The Everyday Life of a Killer
|The lady (Ludmila Mikael) and the murderer (Elie Semoun).|
The great French humorist Tristan Bernard (1866-1947) knew what he was talking about when he said, “Never count on anyone except yourself, and even then not much.” Director Philippe Collin’s latest film, Aux Abois, is an insipid version of Bernard’s novel of the same name, written some 70 years ago.
It tells the story of Paul Duméry (Elie Semoun), a former insurance agent desperate for money to pay the alimony he owes his ex-wife. To help him get back on his feet, he kills an elderly moneylender with a few well-aimed hammer blows. Once the dirty deed is done, Duméry takes off for the provinces, his pockets full of cash, feeling slightly guilty about letting a childhood friend take the rap for him.
During his wanderings, he meets up with a not-very-bright policeman, who happens to be an old Army buddy, and falls into the arms of an attractive upper-class woman of a certain age (Ludmila Mikael, in an appealing performance). After enjoying a romantic idyll with her, Duméry grows tired of being on the lam. He returns to Paris and gets himself arrested, tried and condemned to death.

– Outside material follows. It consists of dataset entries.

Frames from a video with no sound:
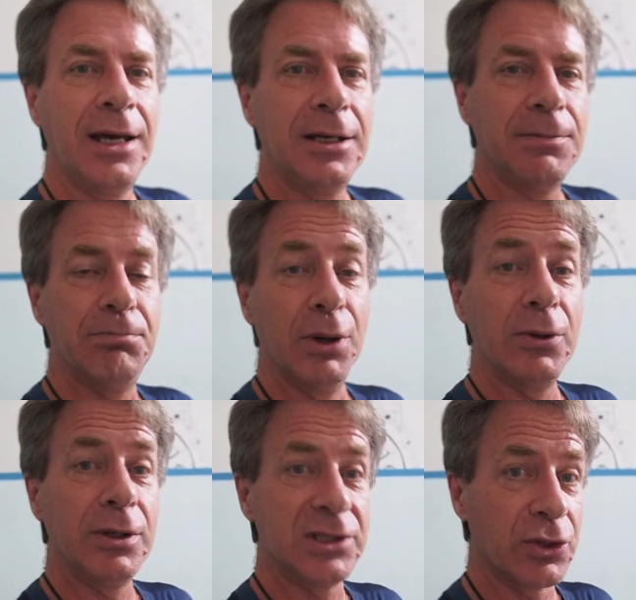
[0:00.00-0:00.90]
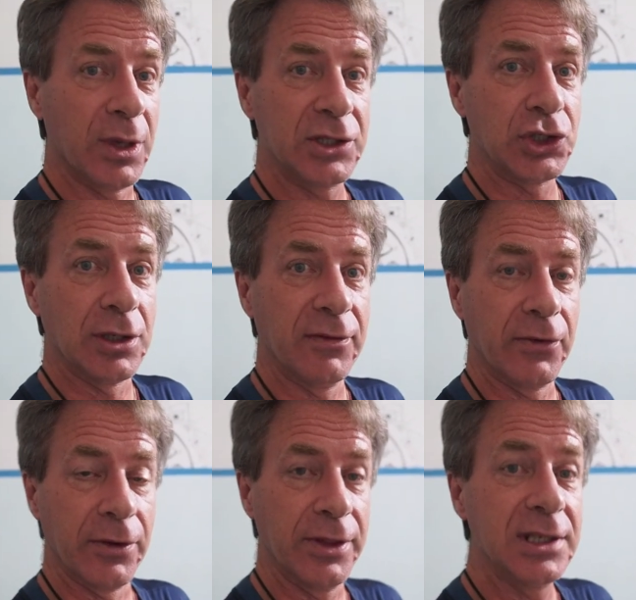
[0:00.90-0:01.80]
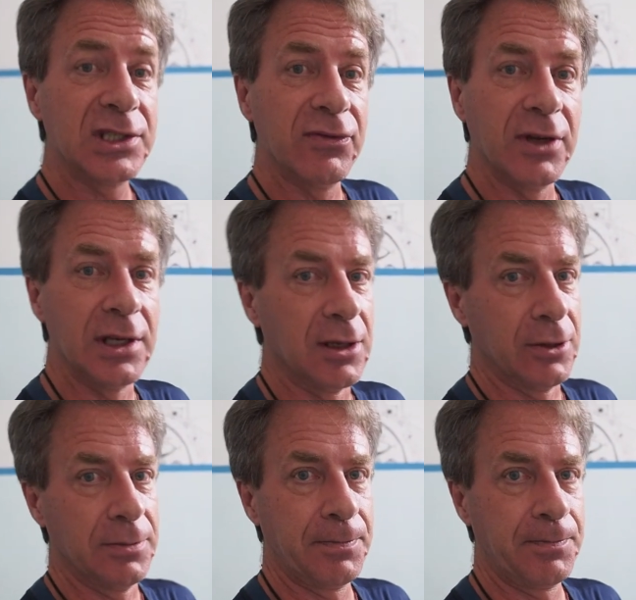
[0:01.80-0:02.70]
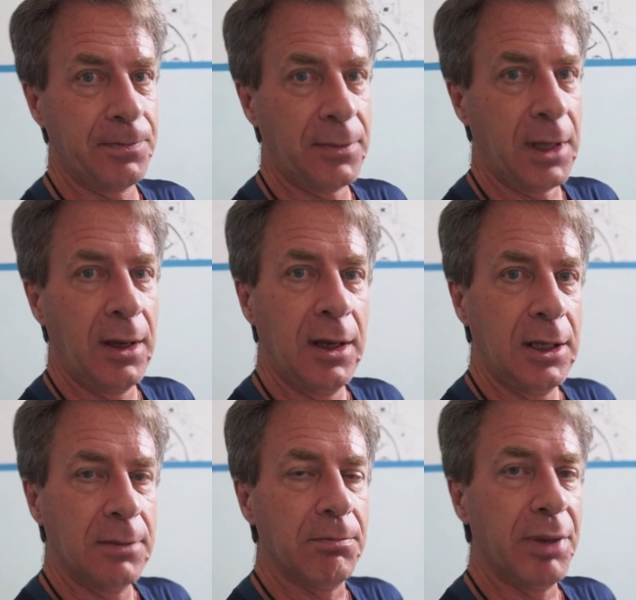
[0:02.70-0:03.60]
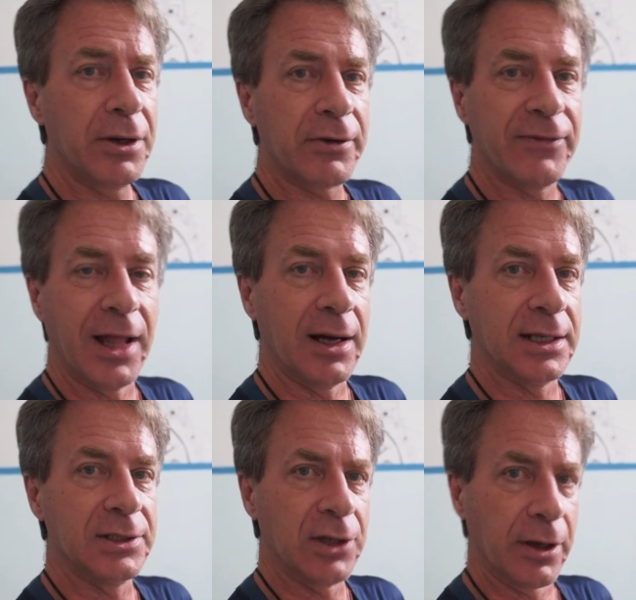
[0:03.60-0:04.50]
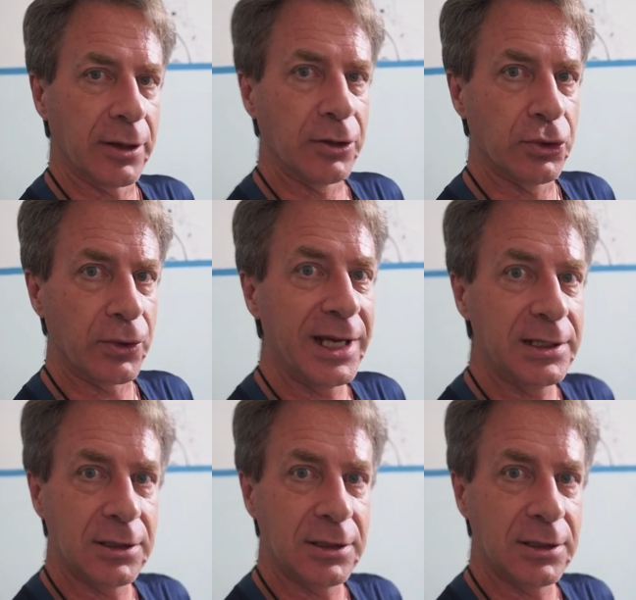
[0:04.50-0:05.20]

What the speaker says: Bonus question for this video. Butterflies are great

With this film, Collin has once again taken on an extremely ambitious project. Ten years after he made Les Derniers jours d’Emmanuel Kant (The Last Days of Emmanuel Kant), he now looks at the last days of an ordinary murderer, but with much less success. The novel Aux Abois was droll and disturbing, but Collin’s film never manages to accomplish what he seems to
have set out to do: depict the “strange strangeness” of a killer’s daily life.
One problem is the casting of Elie Semoun as the main character. Did the producer insist on hiring Semoun because of his popularity as a comedian? He weighs down every image with his dullness. His lightweight acting is fit for a first-year drama student.

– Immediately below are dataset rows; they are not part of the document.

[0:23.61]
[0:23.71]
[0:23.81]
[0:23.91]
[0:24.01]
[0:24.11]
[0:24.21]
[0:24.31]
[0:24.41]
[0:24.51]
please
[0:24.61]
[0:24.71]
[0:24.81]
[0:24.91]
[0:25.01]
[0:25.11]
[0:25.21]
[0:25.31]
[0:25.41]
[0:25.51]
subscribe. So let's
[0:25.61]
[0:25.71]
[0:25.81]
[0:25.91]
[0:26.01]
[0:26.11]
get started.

The first risk Collin took was to adapt this novel, which he sets in the 1950s (some nice period details in the film include the arm of a turntable floating over a record, and a blown fuse being replaced by a piece of aluminum foil). Bernard may have been a talented writer, but his novel is dated. The boulevardier humor of the plays by Feydeau, Jules Renard or Bernard, which was so pleasing to middle-class Parisians in the late 19th-century, has lost its appeal today. Aristotle believed that laughter was peculiar to Man; perhaps he should have added “a man of a certain time and a certain place.”